One Negative Event Could Cause a Collapse in the Value of Crypto
Rachel Lawrence, CFP, head of advice for Monarch, does believe that crypto values will continue to climb under a Trump presidency.
“We’re seeing a lot of indications that a Republican-controlled administration will be very crypto-friendly, meaning they will develop or allow policies that help the value of most forms of crypto rise,” she said.
“Examples include policies that don’t limit energy usage by corporations and keep overall energy prices lower, such as drilling or fracking in previously disallowed locations, since crypto relies heavily on energy consumption; political appointees who might lean towards less regulation; and blocking the Federal Reserve from creating its own digital currency, which would diminish the value of all other cryptocurrencies,” Lawrence continued.
“From these and other factors, I would expect crypto to at least rise initially, until we actually see what policies and regulations come into effect or are enforced.”
However, while she expects crypto to continue it’s upward trajectory when Trump becomes president — at least initially — this trajectory could also easily be derailed.
“The crypto universe changes so quickly in reaction to world events, so if we see something really negative happen again, like the collapse of FTX or policies that are unfriendly to crypto, it’s like any other risky asset,” Lawrence said. “The value could continue to go up, but it could also fall all the way to zero.”
Crypto Is a Risky Investment, No Matter Who the President Is
Lawrence noted that cryptocurrency is extremely volatile, so investors could easily lose it all if they go all in with this asset class.
“The biggest risk is the price going way up and way down, very, very quickly,” she said. “Prices can rise or fall enormously within minutes or even seconds.
“In this way, investing in crypto is very much like betting in a casino,” Lawrence continued. “There are no real assets backing up crypto, unlike real estate, bonds or even stocks, so it’s very hard to know what the ‘true’ underlying value of a cryptocurrency should be.”
She also noted that buying crypto requires investors to be extra savvy.
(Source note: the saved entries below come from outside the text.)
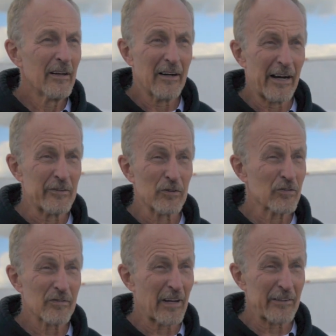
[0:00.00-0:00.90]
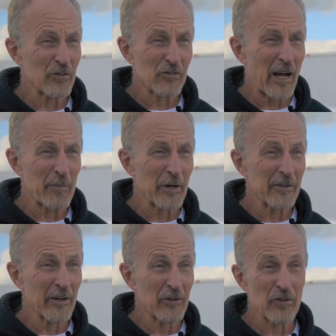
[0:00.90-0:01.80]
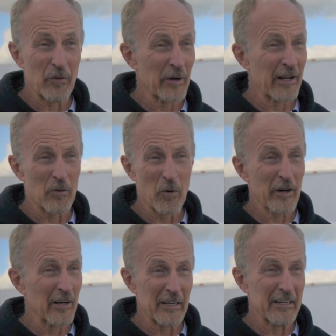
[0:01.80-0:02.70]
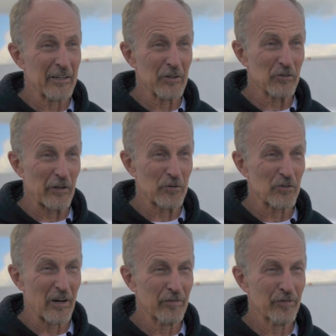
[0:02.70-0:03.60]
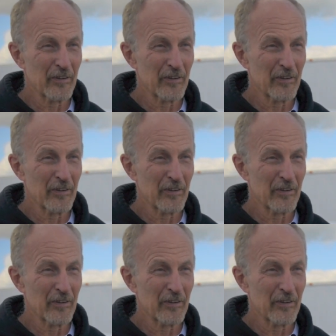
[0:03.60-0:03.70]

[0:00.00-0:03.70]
I just stop right there and I say, we're not going to work on any of this other stuff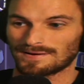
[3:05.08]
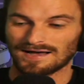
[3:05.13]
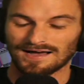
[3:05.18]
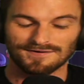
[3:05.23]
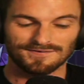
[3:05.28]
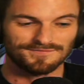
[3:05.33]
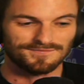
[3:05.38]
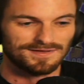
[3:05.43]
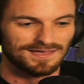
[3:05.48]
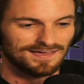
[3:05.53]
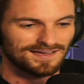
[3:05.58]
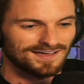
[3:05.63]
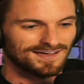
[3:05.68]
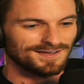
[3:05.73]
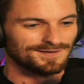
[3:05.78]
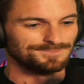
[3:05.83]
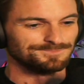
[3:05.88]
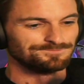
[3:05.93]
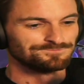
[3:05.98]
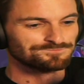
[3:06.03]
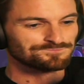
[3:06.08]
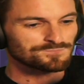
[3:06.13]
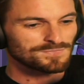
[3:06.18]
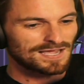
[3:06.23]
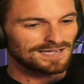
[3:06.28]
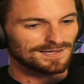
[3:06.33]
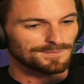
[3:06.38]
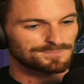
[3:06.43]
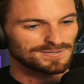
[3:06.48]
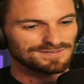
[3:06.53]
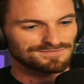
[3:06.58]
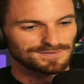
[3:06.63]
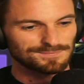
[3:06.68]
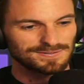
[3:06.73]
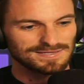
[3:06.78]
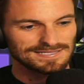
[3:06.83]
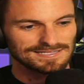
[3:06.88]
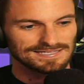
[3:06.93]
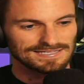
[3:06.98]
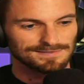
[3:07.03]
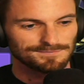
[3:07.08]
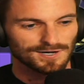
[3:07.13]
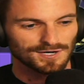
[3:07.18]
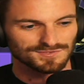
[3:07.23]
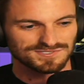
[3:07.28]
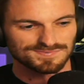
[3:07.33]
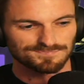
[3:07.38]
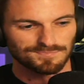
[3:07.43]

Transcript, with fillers: uh, um, uh, PvP emotes,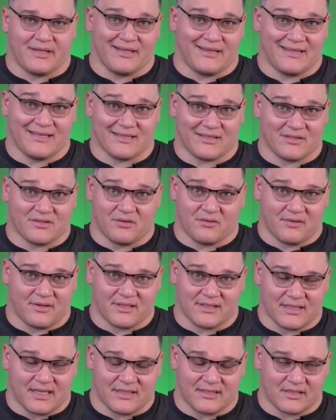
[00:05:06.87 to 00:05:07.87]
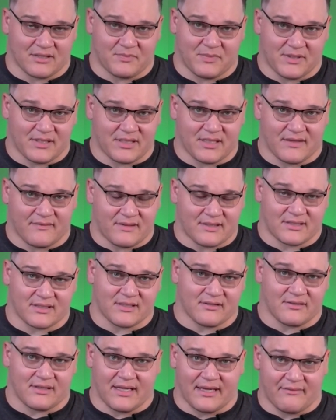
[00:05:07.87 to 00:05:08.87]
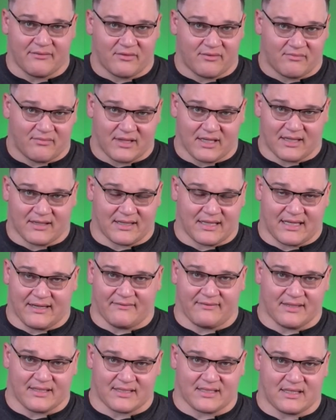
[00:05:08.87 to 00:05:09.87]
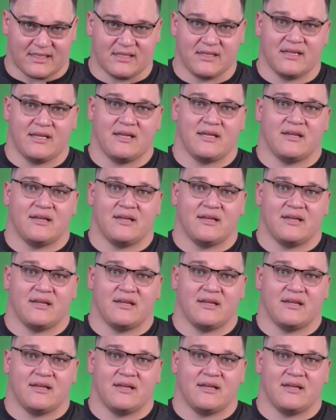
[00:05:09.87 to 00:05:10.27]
And this story is not just PCF, this is literally everything that I've listed.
It’s easy to fall for get-rich-quick schemes involving cryptocurrencies.
“If it sounds too good to be true, it very likely is, just like any other investment opportunity,” Lawrence said. “Beware of phrases like ‘don’t miss out,’ ‘guaranteed returns/profit,’ ‘get rich quick,’ ‘as good as cash,’ or any offers to sell or buy crypto that are made to you through social media or email without you initiating contact first.
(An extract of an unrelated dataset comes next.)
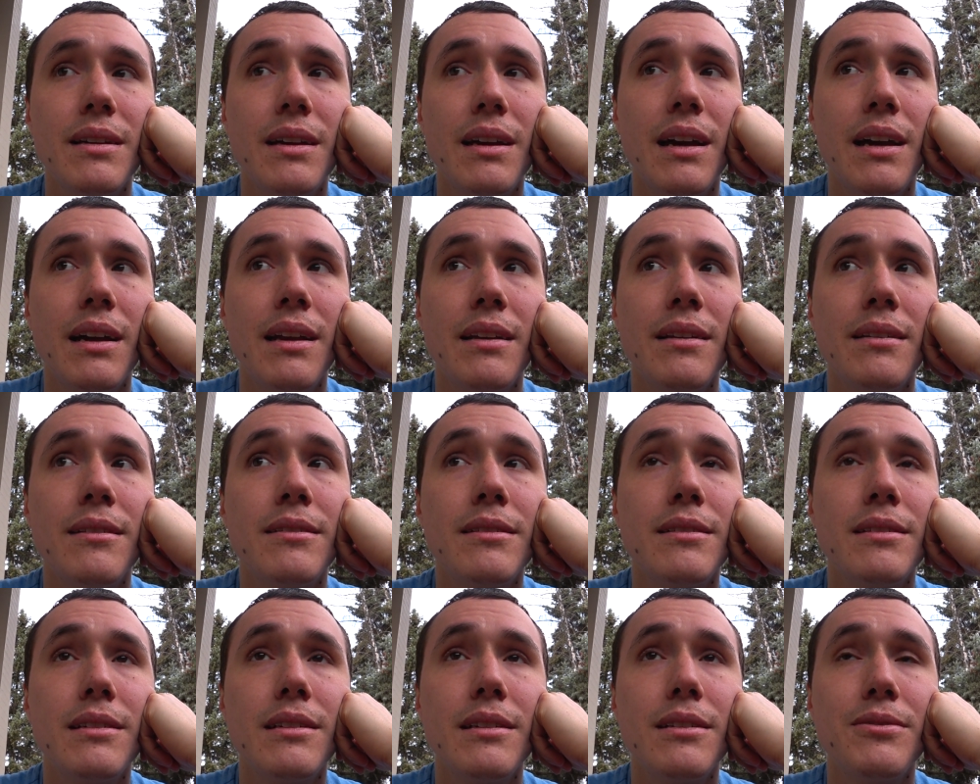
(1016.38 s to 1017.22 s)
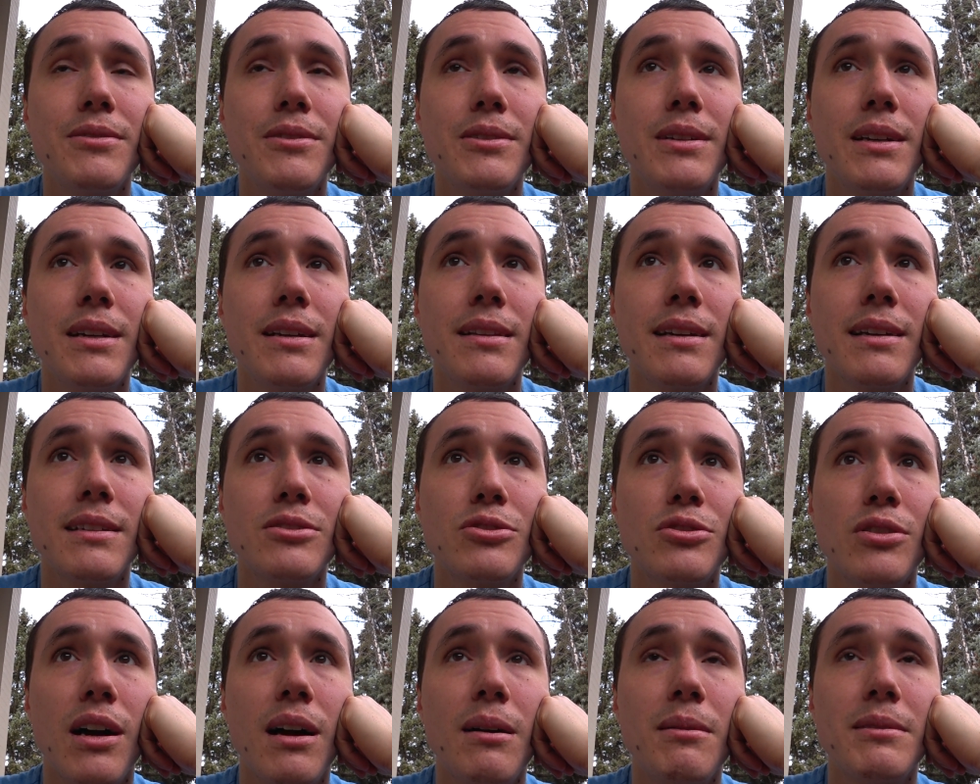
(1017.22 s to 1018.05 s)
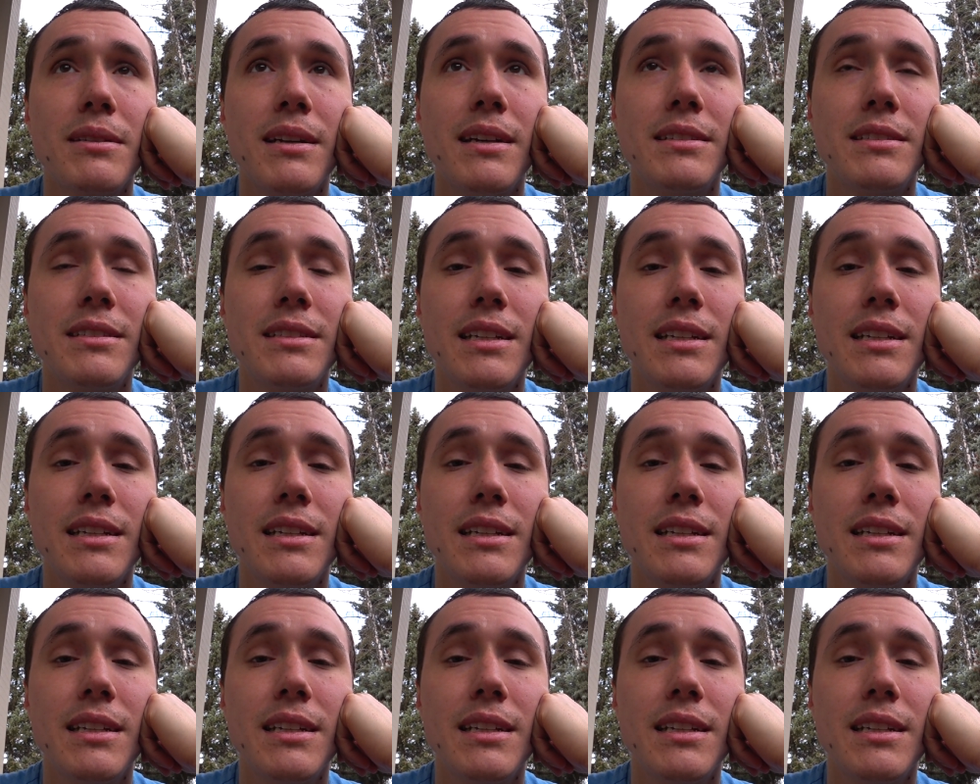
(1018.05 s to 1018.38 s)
And if you get like traumatized,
“You can do a quick online search of the currency you are interested in with the words ‘scam’ or ‘complaint’ to see if they have a history of this behavior,” she continued. “Be wary of fake reviews!”
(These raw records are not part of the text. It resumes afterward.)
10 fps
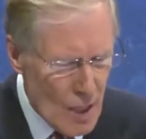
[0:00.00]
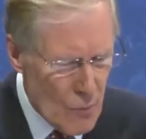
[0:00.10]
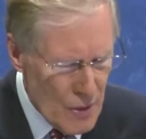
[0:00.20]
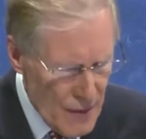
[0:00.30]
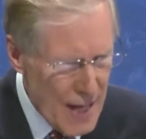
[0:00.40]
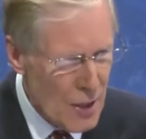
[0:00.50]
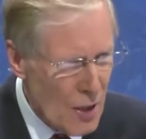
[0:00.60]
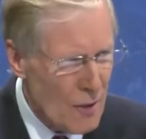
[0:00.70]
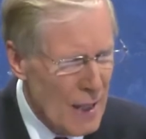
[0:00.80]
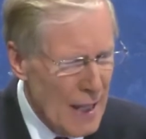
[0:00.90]
We thank
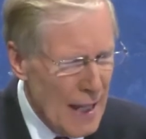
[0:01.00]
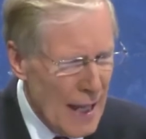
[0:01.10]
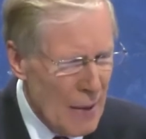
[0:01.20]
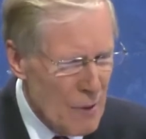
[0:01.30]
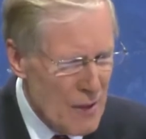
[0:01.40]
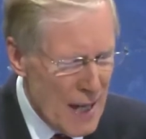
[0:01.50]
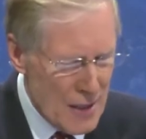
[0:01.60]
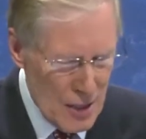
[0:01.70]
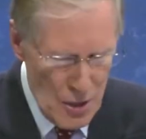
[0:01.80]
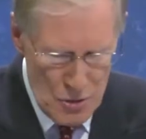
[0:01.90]
her, and we
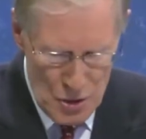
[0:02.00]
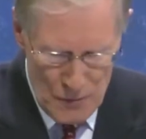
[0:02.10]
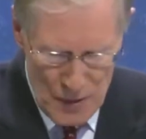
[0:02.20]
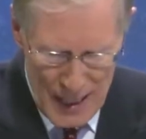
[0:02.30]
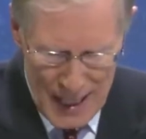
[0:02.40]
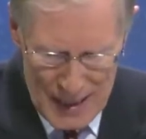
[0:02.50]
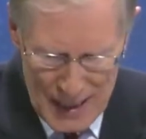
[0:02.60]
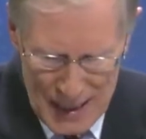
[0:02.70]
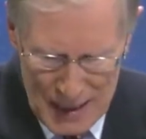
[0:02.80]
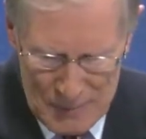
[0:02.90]
thank the coach over at
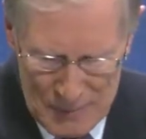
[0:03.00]
uh,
There’s also the risk that you won’t be able to sell the crypto you buy.
“If a cryptocurrency is still pretty small — meaning very few people want to buy or sell it — the prices can change even more quickly and you can have a very hard time selling it,” Lawrence said. “It could also be discontinued at any time.”
Another risk is related to the platform you use to obtain crypto.
“It can be hard to tell where some crypto service providers are located,” Lawrence said. “They could be anywhere in the world, and you might not have any way to get ahold of a support team in case you are having problems. This makes it risky to use those companies.”
Finally, it’s important to remember that crypto is largely unregulated, so it doesn’t provide the same level of protection you get with other types of investments.
“There are few — if any — legal protections for cryptocurrency holders and payments,” Lawrence said. “Most companies that help you hold stocks, mutual funds or ETFs, for example, are protected by the [Securities Investor Protection Corporation] (SIPC), which guarantees that even if the holding company goes out of business, you will still own the same amount of shares. There’s nothing similar for crypto.
“When you use a debit or credit card, you can usually dispute a charge or get fraudulent charges reversed,” she continued. “This doesn’t exist for crypto payments, so if your crypto account gets hacked and the funds are moved elsewhere, you have no recourse.”
How To Invest In Crypto as Safely as Possible
Investing in crypto always involves a level of risk, but there are steps you can take to reduce the amount of risk you take on.
“Always use a reputable company to hold your crypto,” Lawrence said. “This is called a ‘custodian.’ Or use a hardware wallet.”
It’s also important to make sure you are protected if you forget your password.
“Make absolutely sure to set up a way or multiple ways to recover your account or wallet if you forget your password and keep it in a secure location, like a locked safe or bank vault,” Lawrence said.
She also recommended investing in more well-known and established cryptocurrencies.
“Stick to the major currencies, which should almost always have buyers and sellers so your investment is more ‘liquid,’ plus they are less likely to be discontinued and disappear,” Lawrence said.
It’s also important to “only invest what you can afford to entirely lose,” she said. “I never recommend having more than 5%-10% of all your investable money in one liquid investment, such as one stock or one cryptocurrency. You might want to stick to the low end — 5% or less — for something like crypto that has no real assets backing it up, unlike a stock.”
Lawrence also recommended buying crypto in recurring chunks.
“This prevents you from trying to guess exactly when is the right time to buy, aka ‘timing the market,'” she said. “This is called dollar cost averaging.”